**TASK PROMPT**
Would you restate each entry word for word, omitting the pictures?
□ □ □ □ □ □ □
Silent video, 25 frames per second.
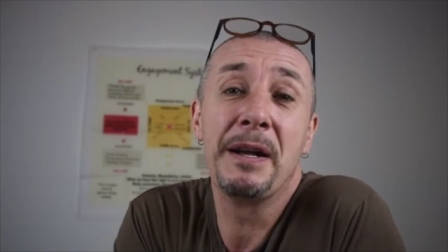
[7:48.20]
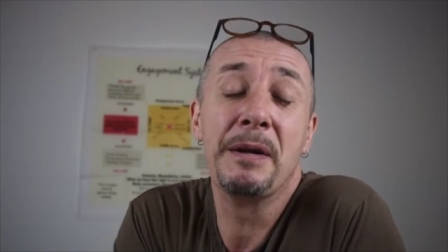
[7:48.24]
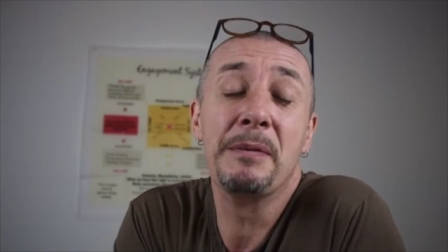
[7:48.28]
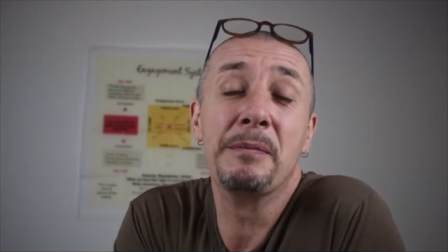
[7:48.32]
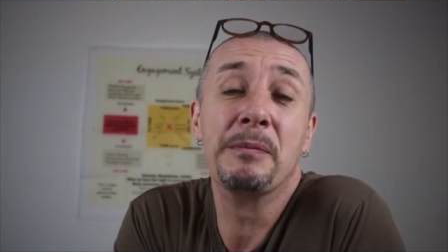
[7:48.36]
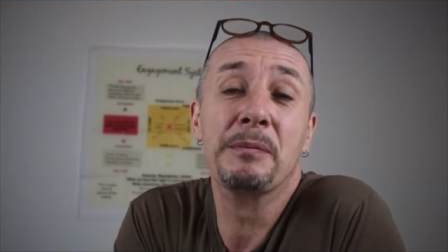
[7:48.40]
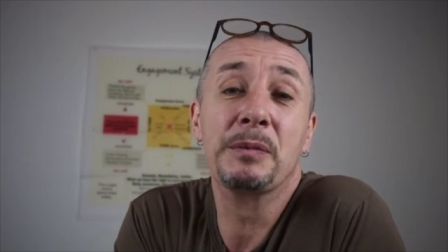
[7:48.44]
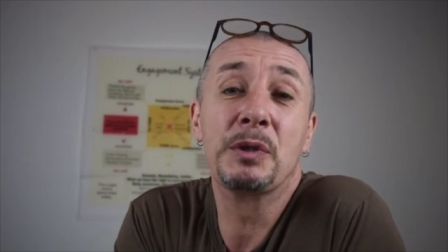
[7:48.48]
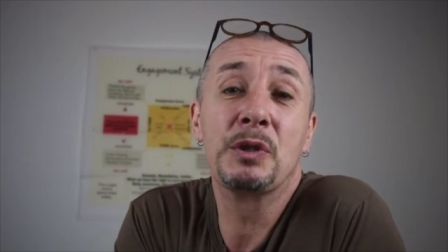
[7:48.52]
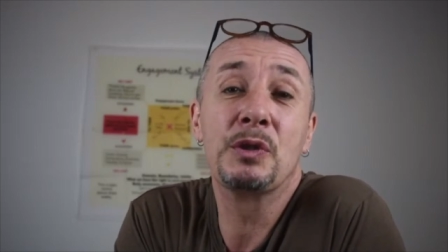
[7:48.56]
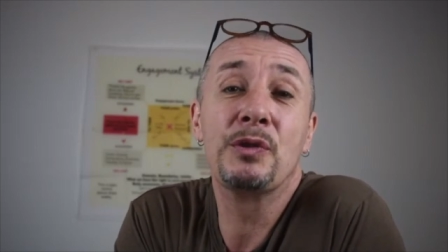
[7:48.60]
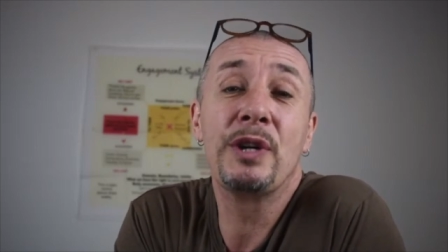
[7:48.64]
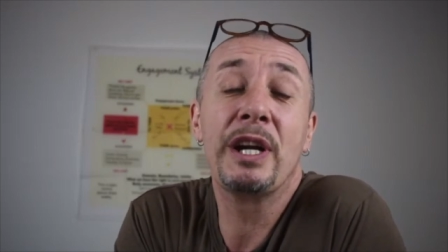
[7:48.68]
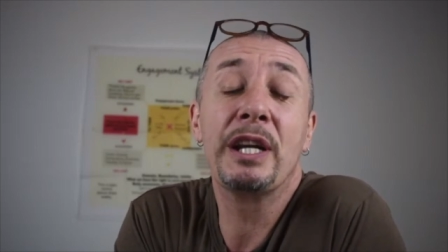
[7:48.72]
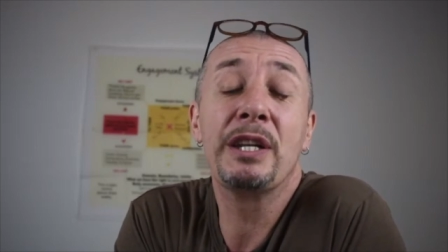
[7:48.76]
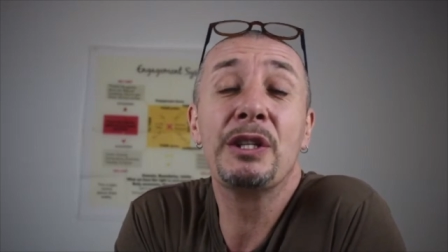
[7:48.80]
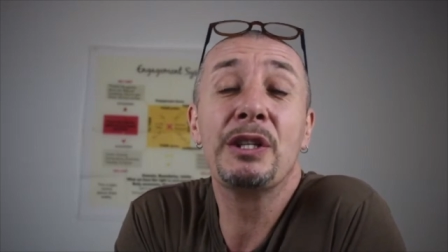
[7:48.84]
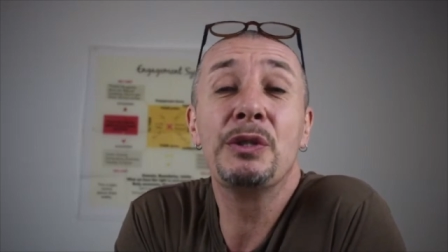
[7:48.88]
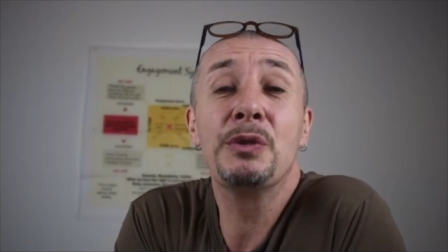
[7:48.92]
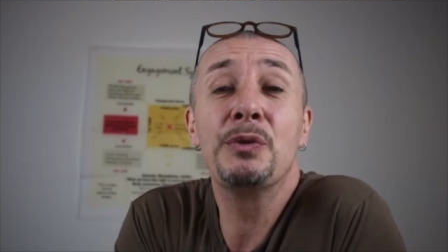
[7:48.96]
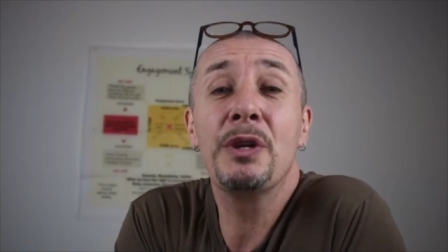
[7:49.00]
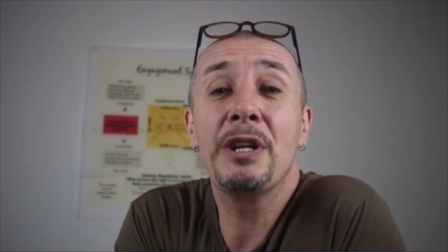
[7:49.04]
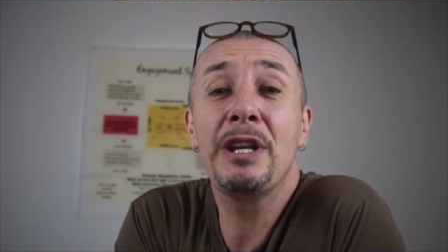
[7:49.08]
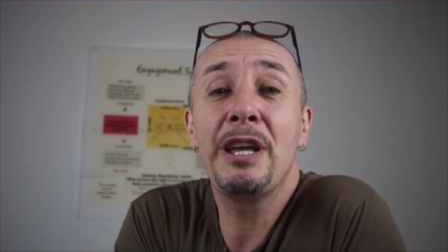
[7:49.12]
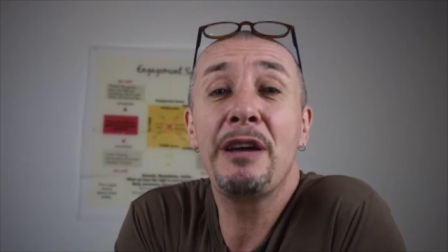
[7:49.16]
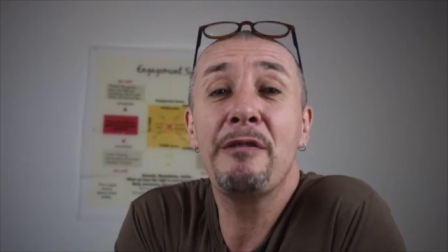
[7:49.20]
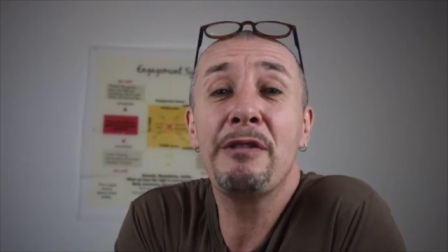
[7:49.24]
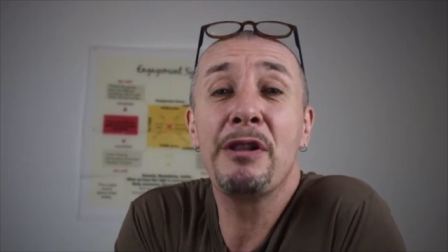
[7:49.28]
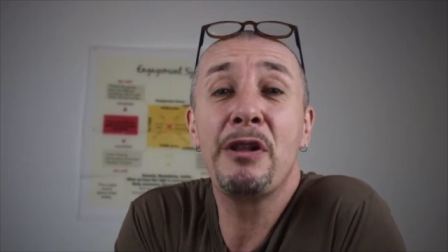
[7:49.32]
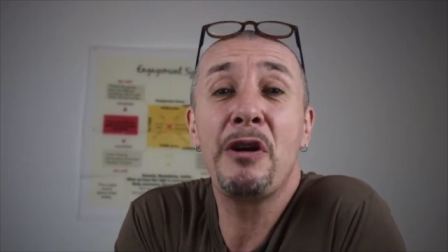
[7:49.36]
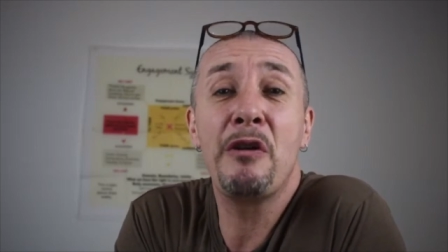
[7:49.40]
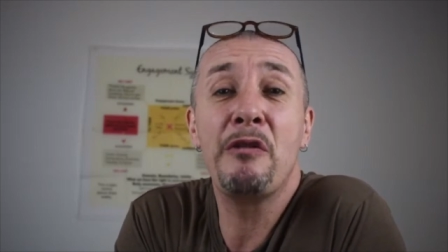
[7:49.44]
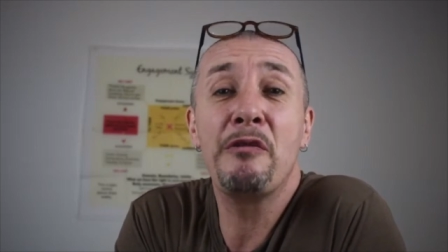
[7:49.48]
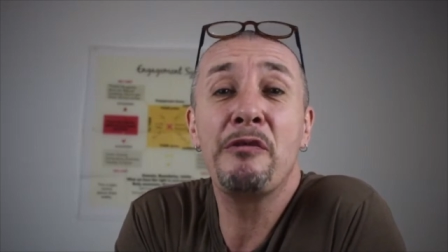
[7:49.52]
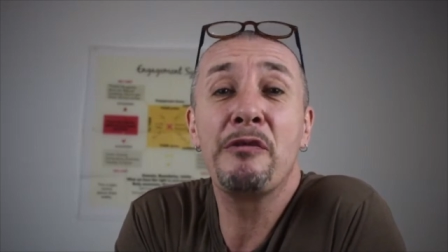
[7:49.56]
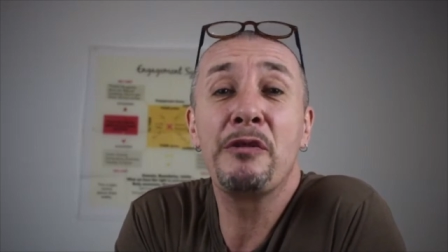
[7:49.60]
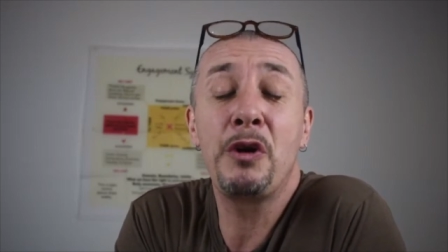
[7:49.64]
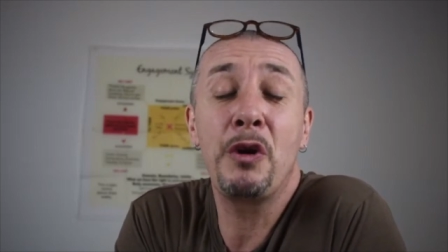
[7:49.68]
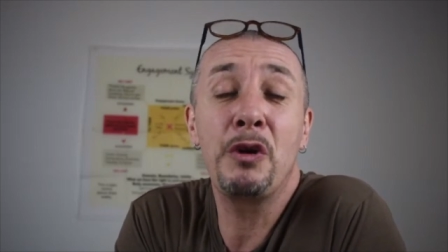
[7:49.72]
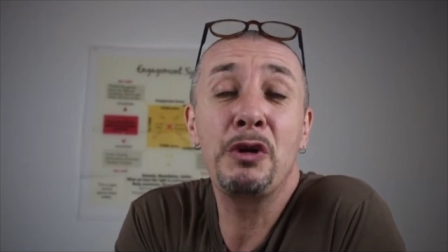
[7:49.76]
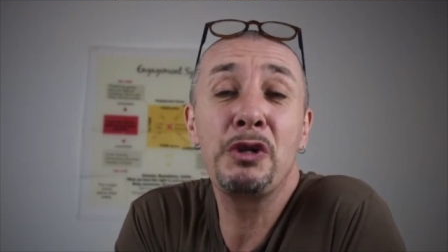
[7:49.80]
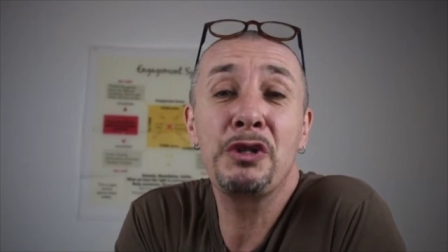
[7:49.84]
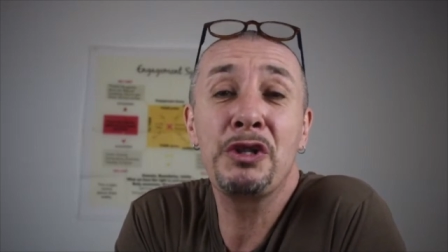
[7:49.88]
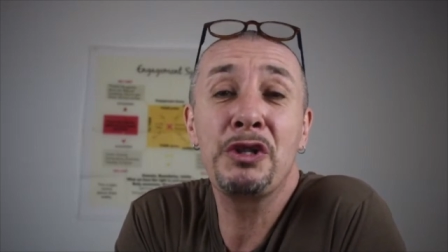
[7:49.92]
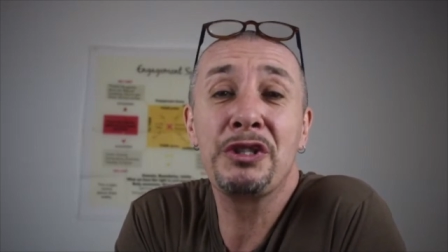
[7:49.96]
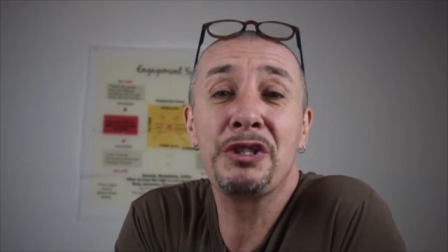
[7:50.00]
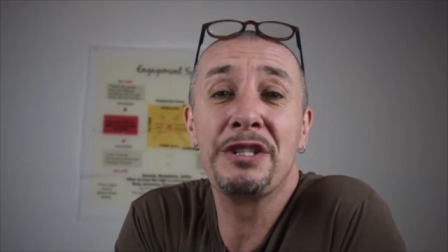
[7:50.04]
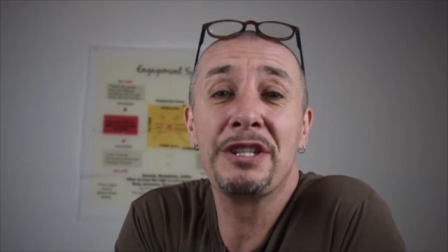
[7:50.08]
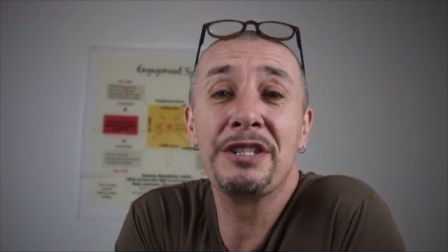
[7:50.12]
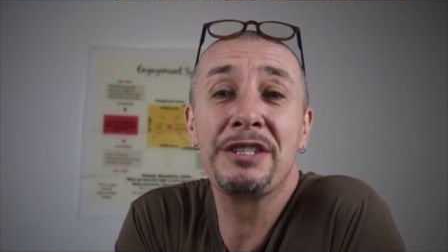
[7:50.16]
um, create a new level of
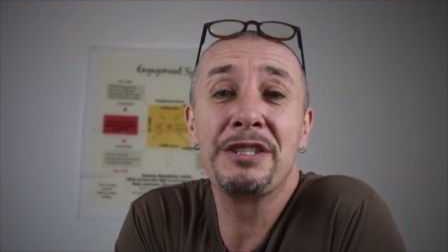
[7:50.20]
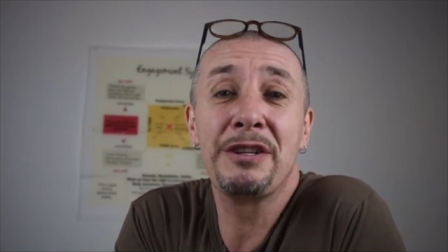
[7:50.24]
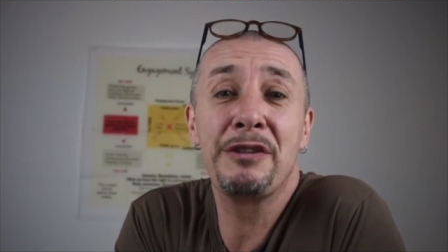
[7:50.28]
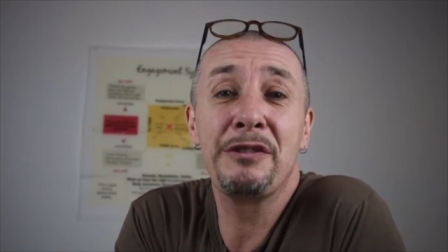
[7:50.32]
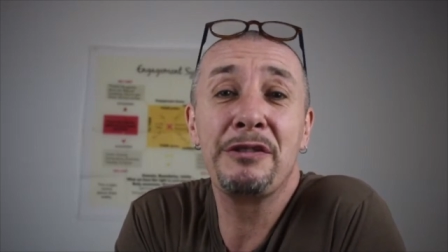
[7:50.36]
consciousness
□ □ □ □ □ □ □
**SOLUTION TO THIS TASK**
Silent video, 25 frames per second.
[7:48.20]
[7:48.24]
[7:48.28]
[7:48.32]
[7:48.36]
[7:48.40]
[7:48.44]
[7:48.48]
[7:48.52]
[7:48.56]
[7:48.60]
[7:48.64]
[7:48.68]
[7:48.72]
[7:48.76]
[7:48.80]
[7:48.84]
[7:48.88]
[7:48.92]
[7:48.96]
[7:49.00]
[7:49.04]
[7:49.08]
[7:49.12]
[7:49.16]
[7:49.20]
[7:49.24]
[7:49.28]
[7:49.32]
[7:49.36]
[7:49.40]
[7:49.44]
[7:49.48]
[7:49.52]
[7:49.56]
[7:49.60]
[7:49.64]
[7:49.68]
[7:49.72]
[7:49.76]
[7:49.80]
[7:49.84]
[7:49.88]
[7:49.92]
[7:49.96]
[7:50.00]
[7:50.04]
[7:50.08]
[7:50.12]
[7:50.16]
um, create a new level of
[7:50.20]
[7:50.24]
[7:50.28]
[7:50.32]
[7:50.36]
consciousness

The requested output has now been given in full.